Many of these businesses lack something of value for someone else to buy. IN many cases the competitor does not need to buy given that the competitor knows the situation and just has to wait it out. In other cases there is not the earnings to make a sale viable. Most of the actual assets have little to no value and often the business model is very much hinged to particular relationships which are all going at the same time. Succession planning was never on the list for most of these businesses.
But i do agree with the comment that its not for everyone. Just like I thought when i was doing Military service and experienced young men taking their lives because they could not stand it, i realised then that it was not for everyone.
I just do not know what the alternatives are.
The discussion about how much one earns per hour is to me also sensless consider this story below.
This only has bearing if you have alternatives.
A friend of mine in Germany several years ago ( this was not in the 1800's btw
) started a business one would think could never thrive and survive in Germany at their cost structure.
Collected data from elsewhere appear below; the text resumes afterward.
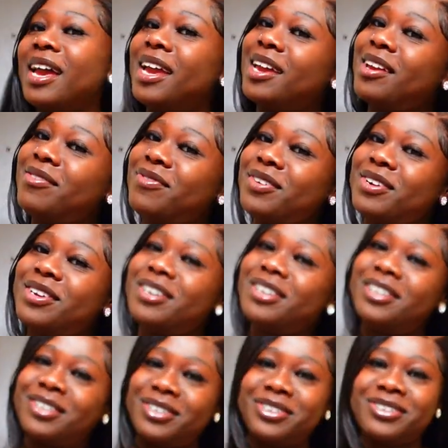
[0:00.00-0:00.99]
If you're
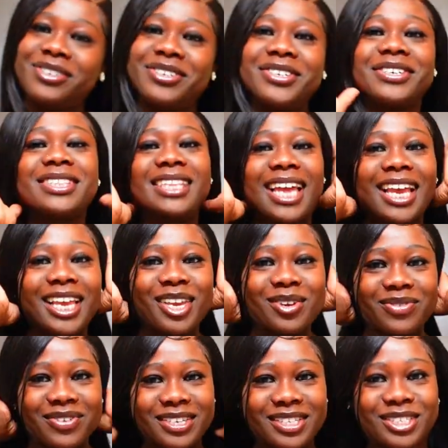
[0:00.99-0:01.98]
new, thank
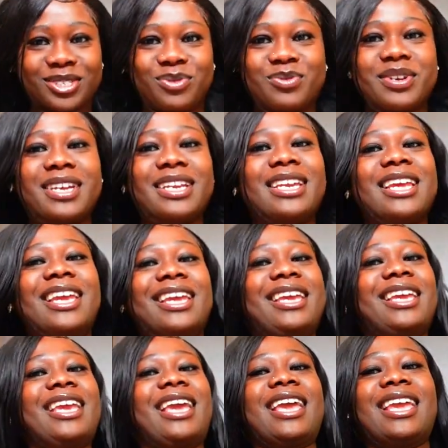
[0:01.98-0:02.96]
you for
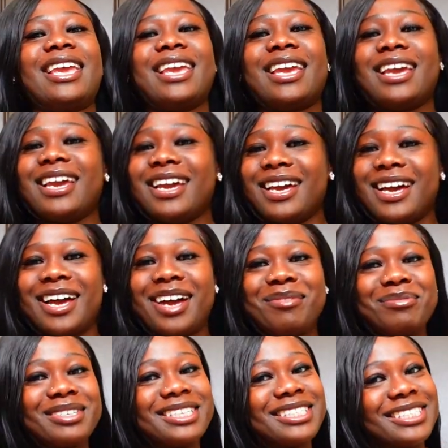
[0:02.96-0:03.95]
joining. And
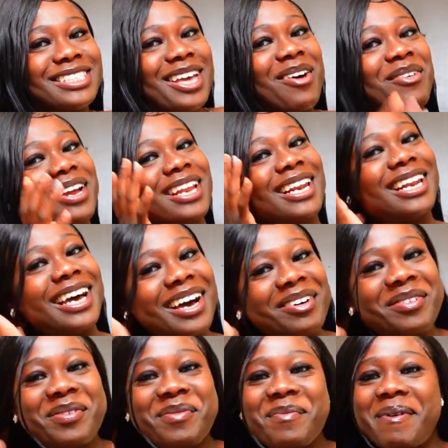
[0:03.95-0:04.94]
yeah, I'm just so in
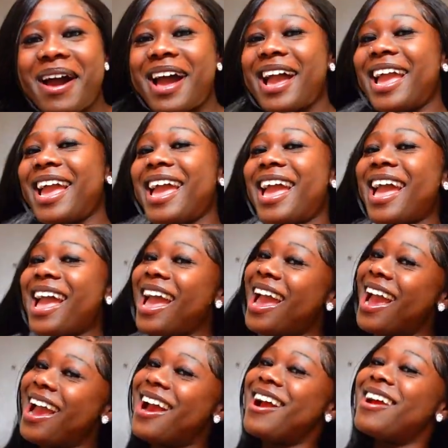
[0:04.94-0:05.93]
love with my
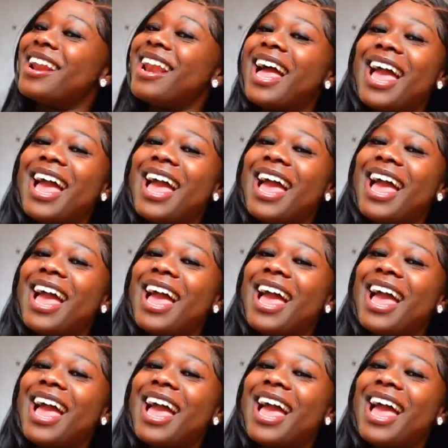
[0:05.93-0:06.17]
hair.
They were doing something rather elementry and you would think it would be done in some Asian country.
They were assembling a very basic 3 to 4 part component for the Personal Computer Industry. What they did was to build a huge warehouse and order the various bits from the component suppliers all around the world.
Then when orders came in they would make up kits, put the word out and the farmers wives in the local area would come around in the afternoon and load up on the components. (Just for the record these were not Amish or the likes before someone starts down that path, not that i think anything is wrong with them or their ways.) In the morning they would drop the assembled units off at the warehouse already packed for shipping and the shipment would be checked and go out to the customer. Farmers wives and family got paid piece work rates. It was a win win all round. It kept money in their local economy and helped the farmers especially through winter.
Pretty creative cottage industry if you ask me. The company today is worth hundreds of millions now employs abou 25 full time in a small back room in the warehouse and owns a factory in Hungary and one in Taiwan. I dont know if they still do the cottage industry thing but this proves you can do things if you are creative and collaborate.
Times like we are living in and through, require in my view leadership. I always say its easy to do something when the economy is in full swing and everyone is growing. People are less frugal then and more generous. It takes creative effort and leadership to make it in tough times but one can if one wants to.